Oh right. I guess I’m a writer.

Depending on what year you met me, you might have already known I was a writer.

Man I’ve been overdramatic from the start

Man I’ve been overdramatic from the start

In the years 2006-2014, I made sure everyone knew it. I couldn’t meet a single person and not make it known that I, Alex Felix, wrote books. It was my entire personality. I loved to talk about it incessantly and post on social media about my Friday nights at my desk, typing up my blatant Tuck Everlasting Rip Off. I was so proud of myself every time I finished a new draft. I made my friends read it, my teachers’ critique it…and then I started all over again. I was absolutely insufferable and to anyone I subjected to my literary ramblings in those years, I am so sorry. They were Not Good.

But as sorry as I am, I am also incredibly grateful to everyone who humored me. It gave me the unearned confidence of a mediocre white man for a hot second and for that I thank you. Without that encouragement, I might not have been brave enough to put my work out there and grow. I would have been far too scared to share my work with my peers or to feel confident critiquing them back once I started college. The one time a teacher did put me down, it crushed me. Stunted my writing for years and taught me to always be a nice critique partner, because you never know the impact of your words.
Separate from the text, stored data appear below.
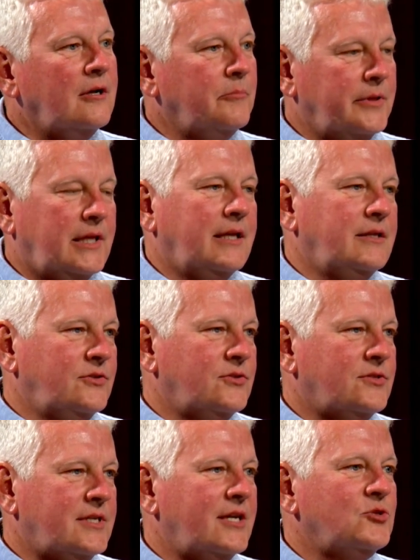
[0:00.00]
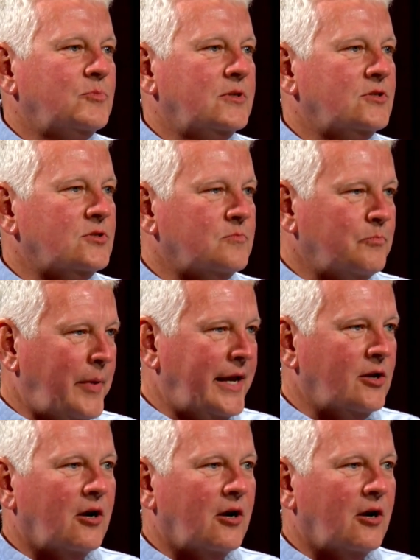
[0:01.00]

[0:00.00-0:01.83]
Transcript: but then these assessments paidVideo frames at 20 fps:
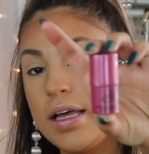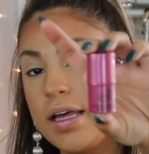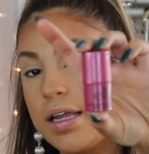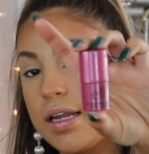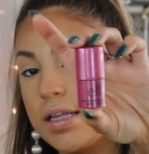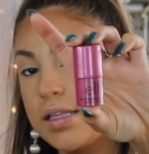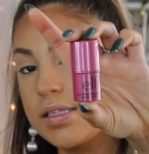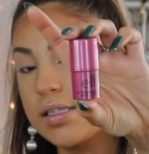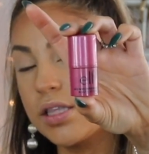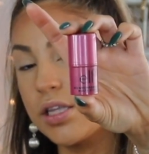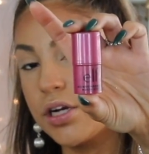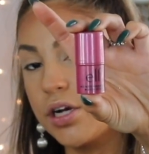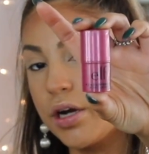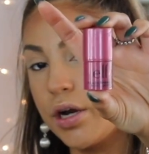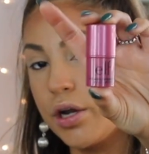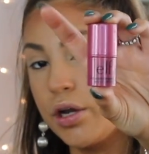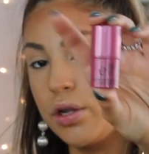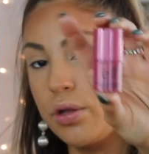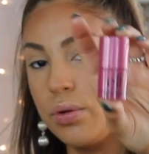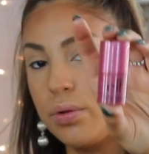And it's
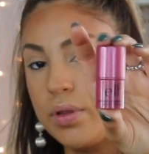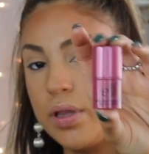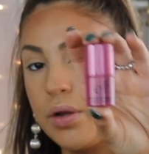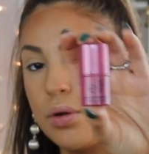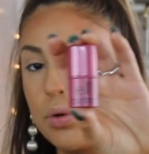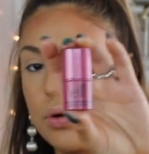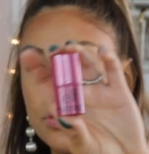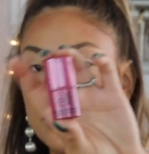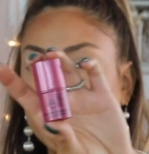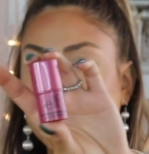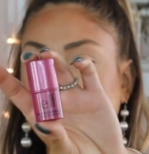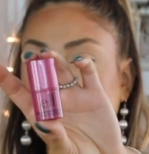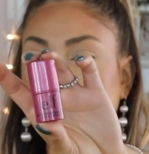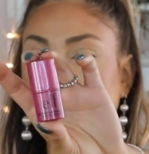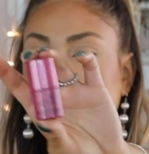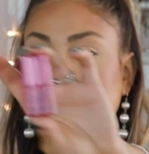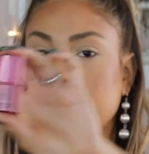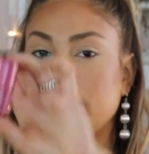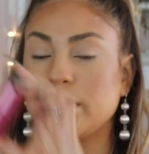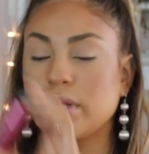their new little
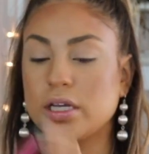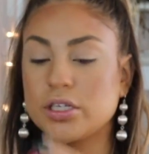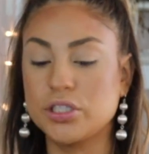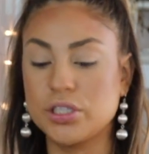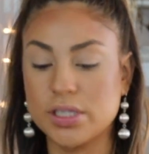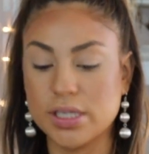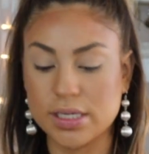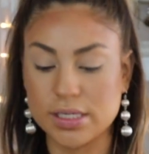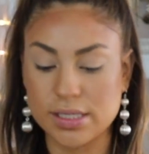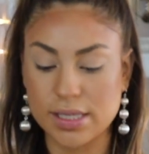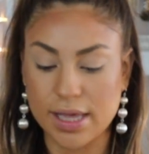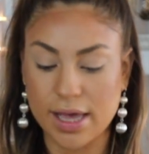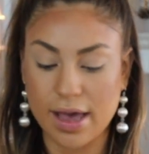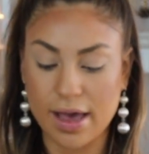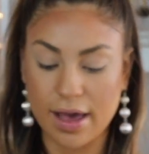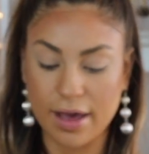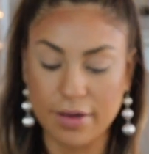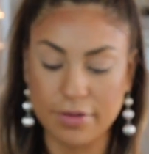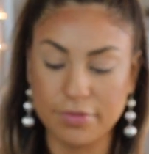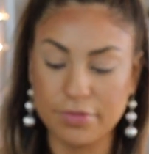cream blush sticks they
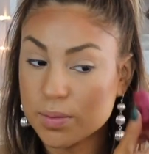have.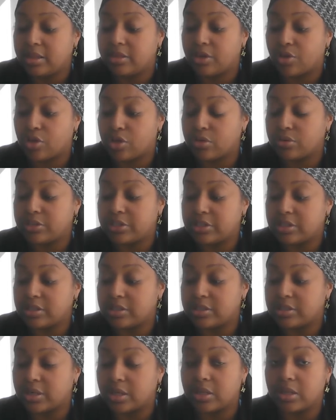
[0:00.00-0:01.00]
the
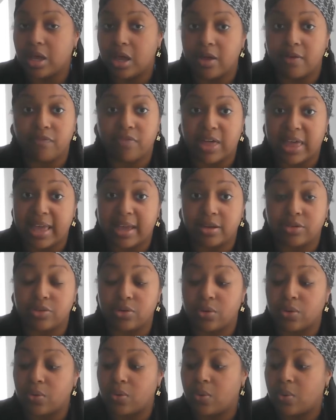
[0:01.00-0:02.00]
closest love
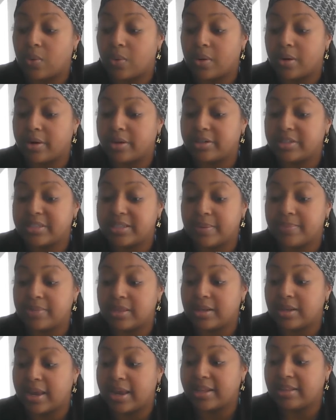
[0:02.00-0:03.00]
candle or
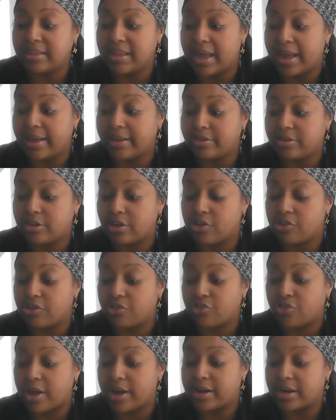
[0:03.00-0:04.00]
something like that to
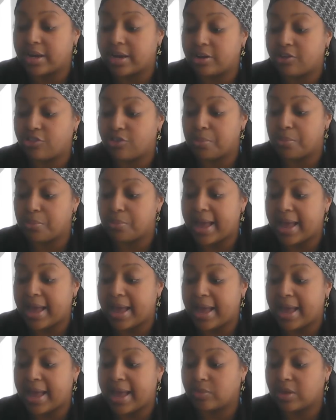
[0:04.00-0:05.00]
just try to get you back
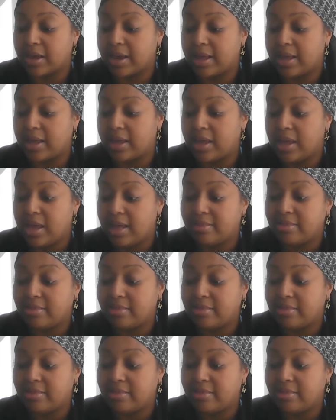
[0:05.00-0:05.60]
okaySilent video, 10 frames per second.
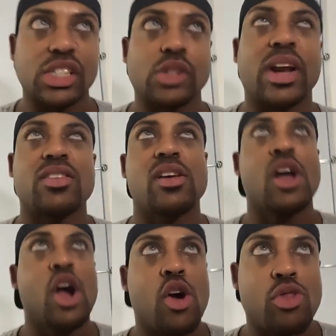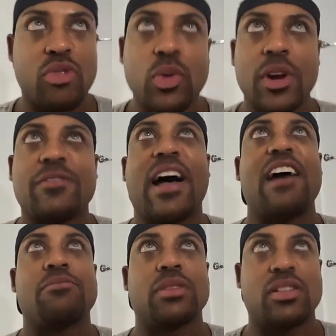So that's
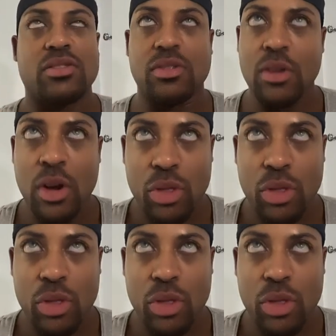$325 plusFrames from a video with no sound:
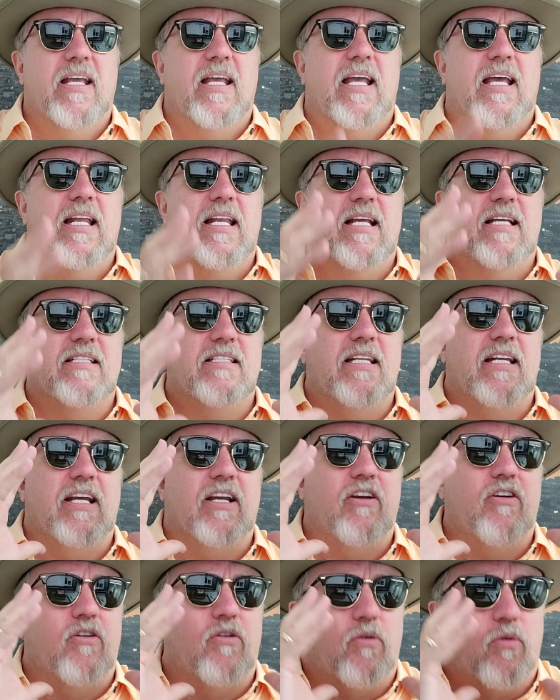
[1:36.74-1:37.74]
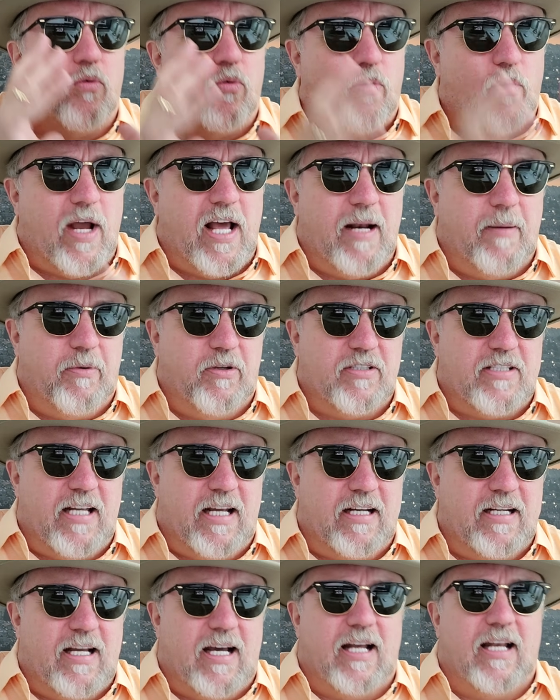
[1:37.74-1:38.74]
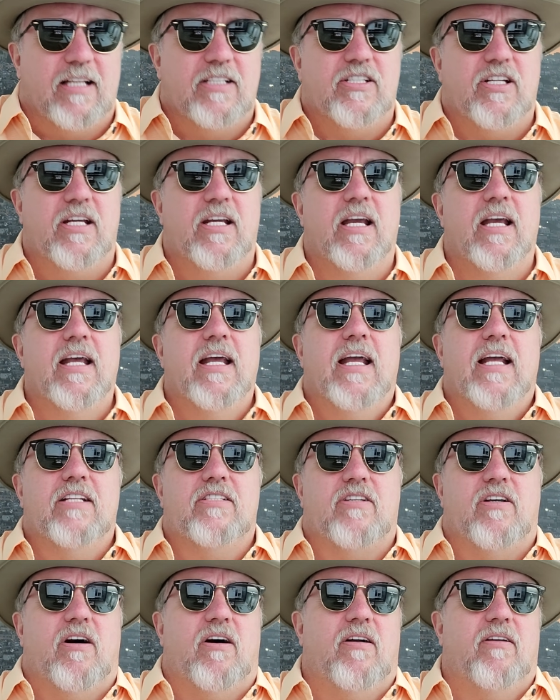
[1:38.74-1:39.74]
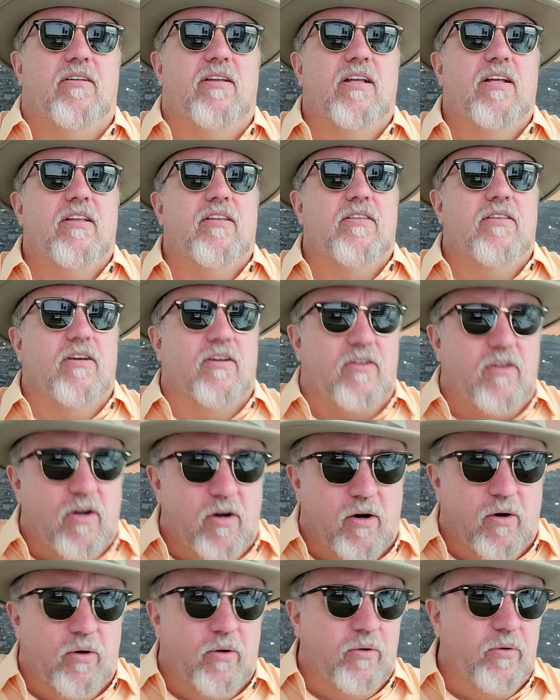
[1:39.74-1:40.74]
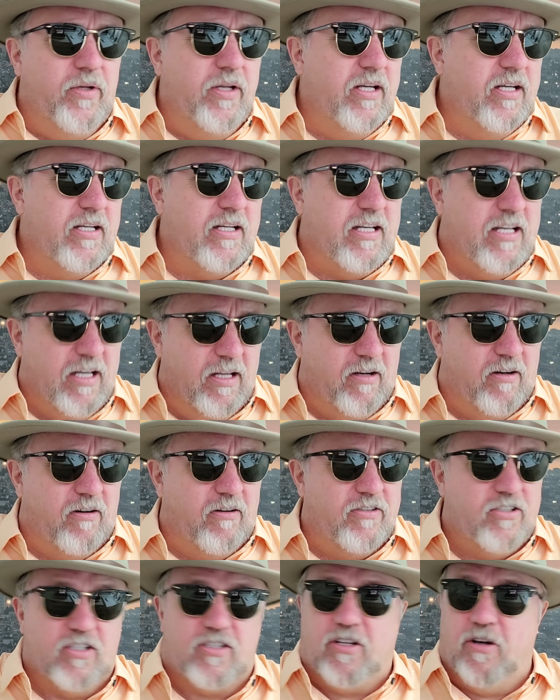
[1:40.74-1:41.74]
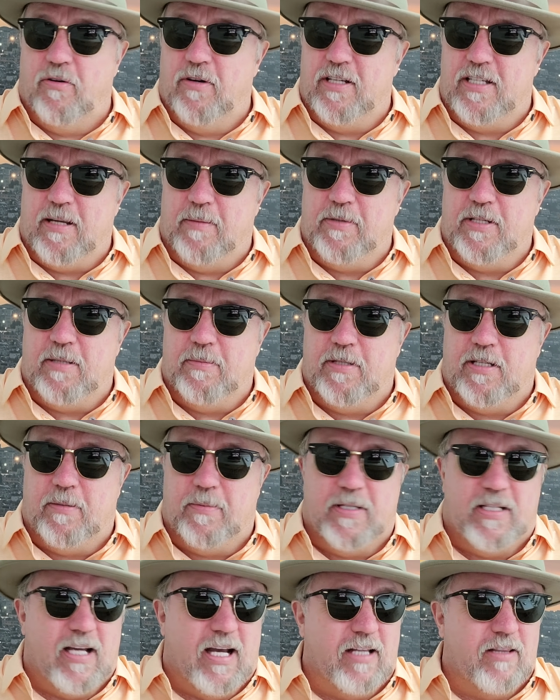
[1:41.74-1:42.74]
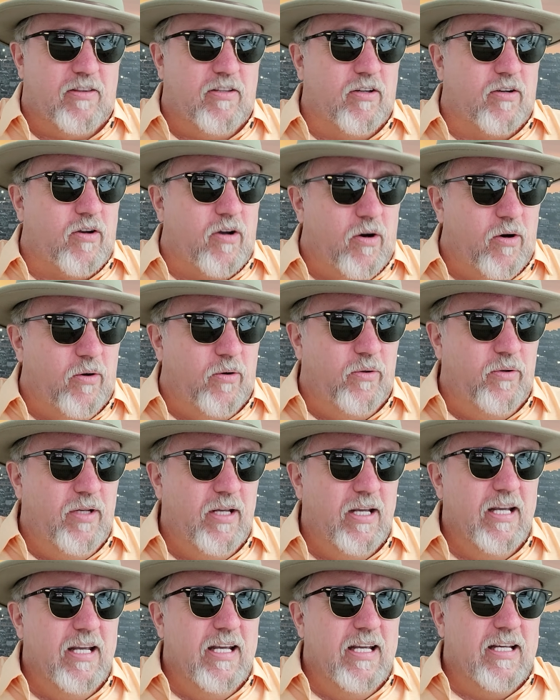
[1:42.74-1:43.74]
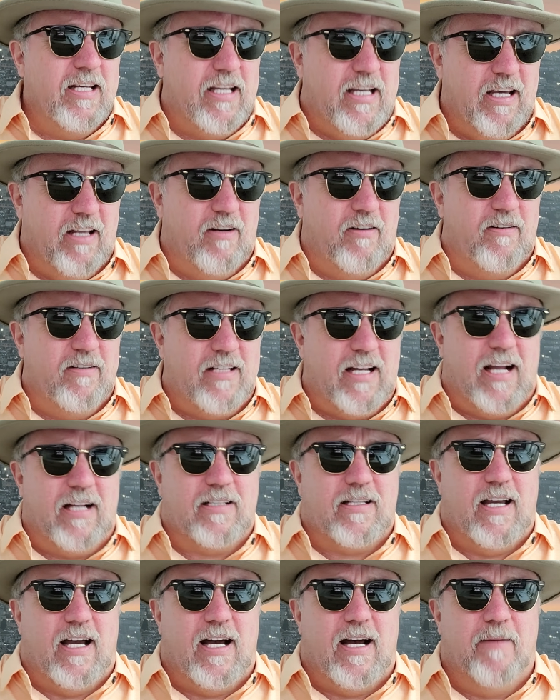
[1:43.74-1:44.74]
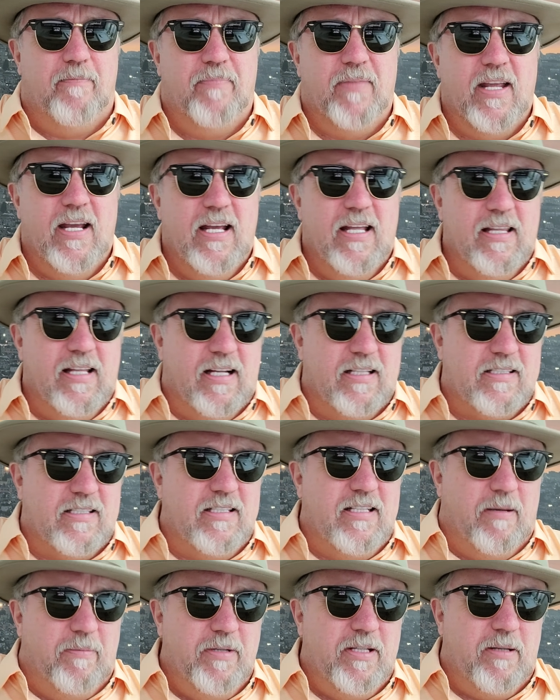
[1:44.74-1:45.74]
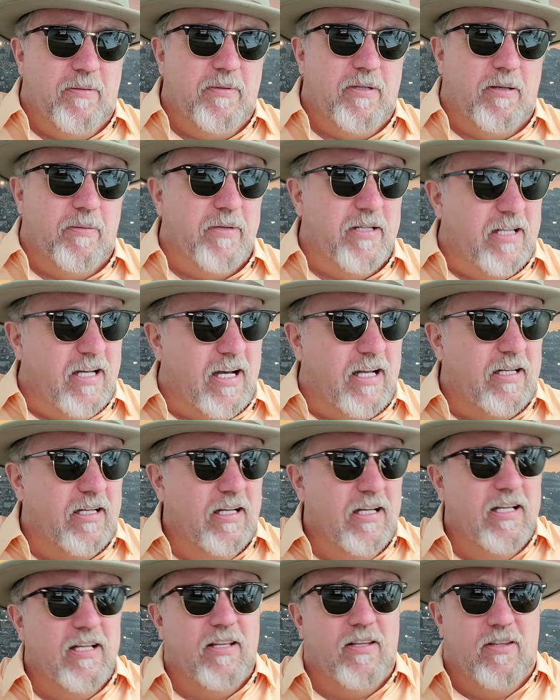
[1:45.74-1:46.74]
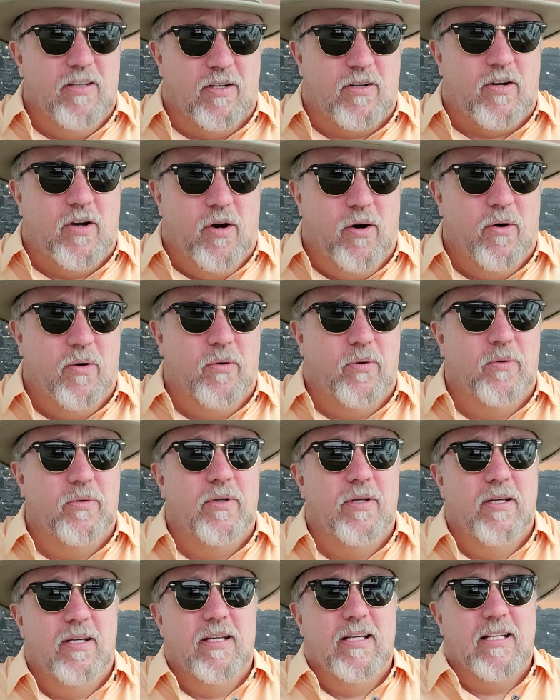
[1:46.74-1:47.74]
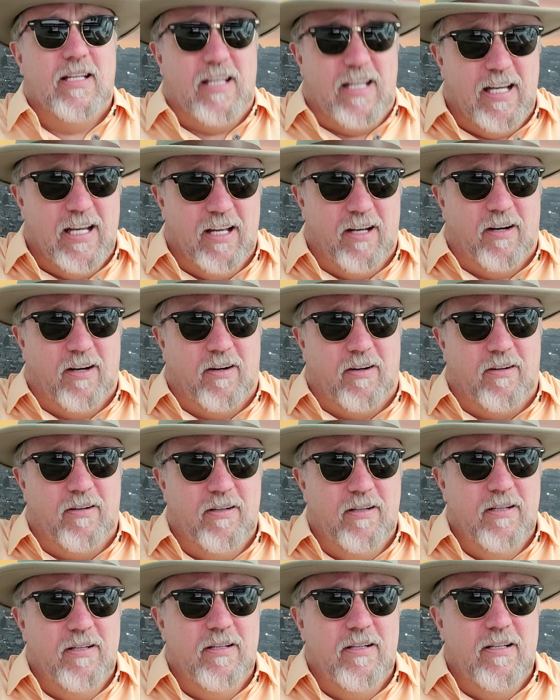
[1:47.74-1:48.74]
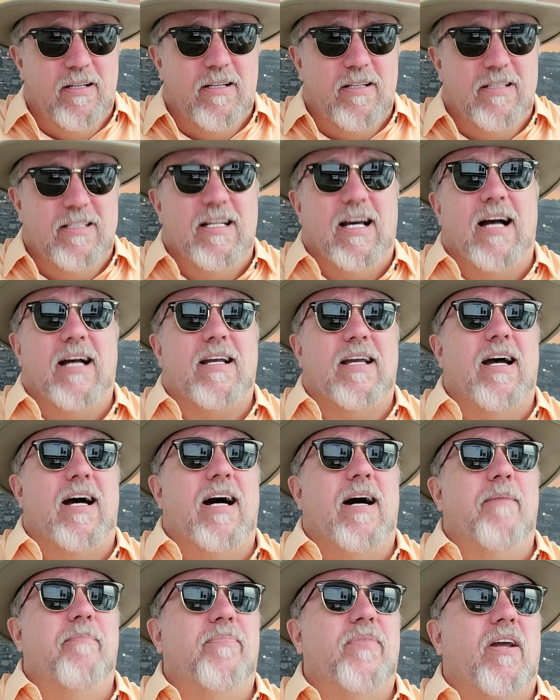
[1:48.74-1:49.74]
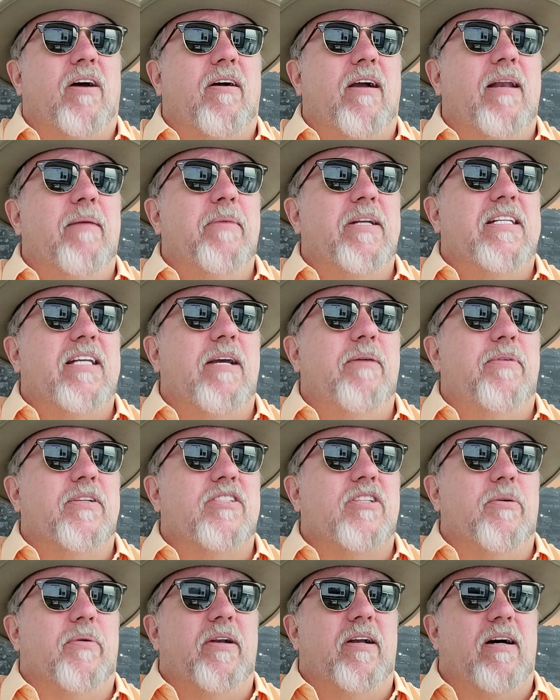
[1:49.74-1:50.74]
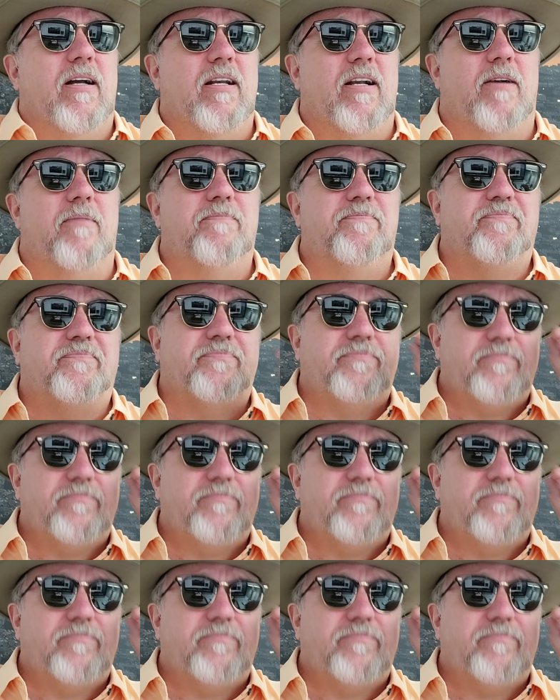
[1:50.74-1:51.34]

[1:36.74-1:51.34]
It is an incredible technology. It's called the Cold Killer. Just go to www.thecoldkiller.com. That's www.thecoldkiller.com. All right, let me tell you what's going on here.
But for that one bad critique, I had dozens to look back at and find encouragement. How could I look at these negative notes and think I was a bad writer, when everyone else told me I was great?

Ah that unearned confidence of a mediocre white man carried me so far.

I was convinced I was born for literary greatness for a long time. I was pretty set on becoming a professional writer by the time I was 16 (LOL) because my favorite author at the time got published at 15 and how could I not? Young Alex had no idea how publishing worked and would not for…a very long time.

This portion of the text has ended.